Au Nord et au Nordeste du Brésil, les socio-écosystèmes côtiers forment une mosaïque interconnectée : herbiers marins, récifs, zones sableuses ou vaseuses, mangroves, estuaires et océan ouvert s’y rencontrent, constituant un réseau écologique essentiel au maintien de la vie marine.


Parmi eux, les récifs figurent parmi les écosystèmes les plus riches en biodiversité. Les récifs coralliens, fréquents dans les mers tropicales, sont formés par l’accumulation des squelettes calcaires des coraux.

Ces récifs hébergent une grande diversité d’invertébrés, comme les langoustes, ainsi que de nombreux poissons emblématiques, tels que le poisson-perroquet bleu, ou encore les requins bouledogues, souvent redoutés mais pourtant essentiels au bon fonctionnement des écosystèmes marins.

À l’instar des mangroves, les récifs jouent un rôle de barrière naturelle en dissipant l’énergie des vagues et en atténuant l’impact des tempêtes. L’extraordinaire biodiversité qu’ils abritent soutient des activités de pêche vitales pour de nombreuses communautés côtières.


des composés issus d’organismes marins sont déjà utilisés dans le traitement de maladies telles que le cancer, les inflammations ou les pathologies cardiovasculaires.


Les coraux participent par ailleurs à la séquestration du carbone, en fixant du CO₂ sous forme de carbonate de calcium, jouant ainsi un rôle actif dans la régulation du climat.

Pendant longtemps, les récifs ont été utilisés comme matériau de construction, mais cette pratique est aujourd’hui interdite. Pourtant, les récifs coralliens restent menacés par de nombreux facteurs.





L’augmentation des températures provoque la mort des zooxanthelles — des microalgues symbiotiques indispensables aux coraux — ce qui entraîne leur blanchiment et met leur survie en péril. Ce phénomène est renforcé par l’acidification des océans, qui réduit la capacité des coraux à fabriquer leur squelette de carbonate de calcium, les rendant plus fragiles face aux maladies et à l’érosion.


La pollution marine, notamment les rejets d’eaux usées, favorise la prolifération d’algues envahissantes qui remplacent les coraux, surtout dans les zones où la surpêche a réduit les populations de poissons herbivores, essentiels pour contrôler ces algues.
Des espèces exotiques telles que le corail solaire (Tubastraea spp.) ou le poisson-lion (Pterois volitans) entrent également en compétition avec la faune locale, perturbant l’équilibre des écosystèmes.


Enfin, un tourisme mal encadré représente une menace importante, notamment dans des zones comme les piscines naturelles de Porto de Galinhas (Pernambuco, Brésil). Le piétinement des coraux, le nourrissage des poissons et la circulation intense de bateaux peuvent gravement endommager ces écosystèmes fragiles.
Le groupe TAPIOCA étudie les socio-écosystèmes côtiers à différentes échelles, en combinant l’étude des processus physiques, écologiques et sociaux. Pour mieux comprendre ces environnements complexes nous menons des expéditions océanographiques le long du plateau continental, ainsi qu’autour de l’atoll das Rocas et de l’archipel de Fernando de Noronha.
À Fernando de Noronha, nous utilisons de plus petites embarcations équipées de caméras sous-marines et de sondeurs acoustiques afin d’identifier les principaux motifs de distribution de la biodiversité.

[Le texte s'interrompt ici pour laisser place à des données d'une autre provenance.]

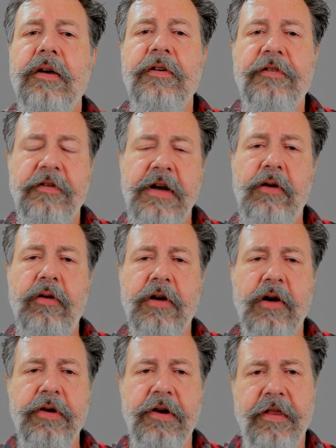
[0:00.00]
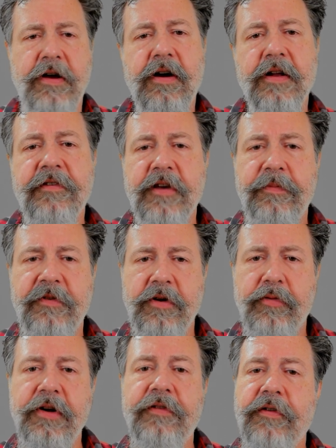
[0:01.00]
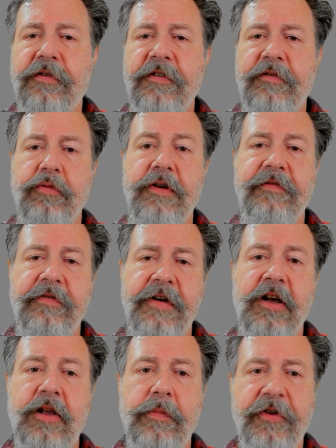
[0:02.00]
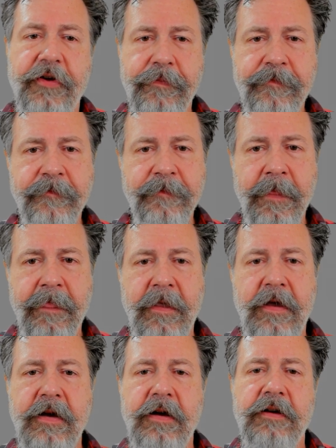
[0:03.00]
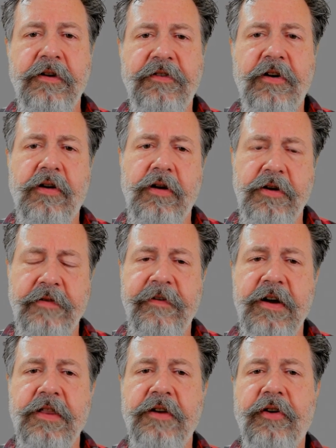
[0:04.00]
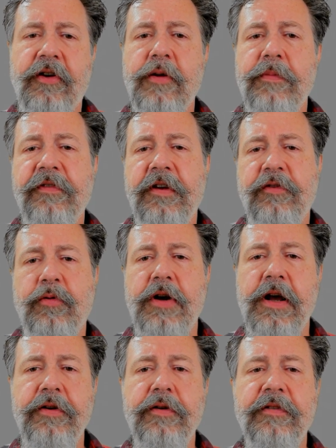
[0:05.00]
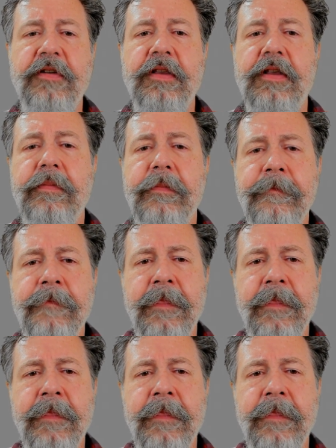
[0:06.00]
So now I'll go into the concepts and resources we've developed. To start, I'll define the terms as we're now using them.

Le long des côtes, nous embarquons à bord de bateaux de pêche, notamment de crevettiers, pour suivre l’évolution des pêcheries et mieux comprendre la dynamique des espèces exploitées ou non.
Toutes ces données spatialisées sont précieuses pour améliorer la gestion des ressources marines, en particulier dans le cadre de la planification spatiale marine. Elles contribuent, entre autres, à la mise en place de zones marines protégées conciliant la préservation de la biodiversité et le maintien des pratiques culturelles et des activités traditionnelles.

Tout ce que nous rejetons sur terre finit, tôt ou tard, dans la mer. Les socio-écosystèmes côtiers sont directement touchés par les effluents des rivières, les déchets domestiques et les pollutions plastiques. En évitant de jeter nos déchets dans l’environnement, en limitant l’usage du plastique à usage unique, nous contribuons à réduire ces sources de pollution.


En tant que touristes, nous devons garder à l’esprit que ces milieux sont fragiles : mieux vaut les observer que les toucher ou les piétiner.
En tant que scientifiques, nous cherchons à favoriser une gestion plus inclusive des milieux marins. Cela passe par la production de nouvelles connaissances, mais aussi par la reconnaissance et la valorisation des savoirs traditionnels. Notre objectif : contribuer à une planification marine qui protège à la fois les écosystèmes et les communautés humaines qui en dépendent le plus directement.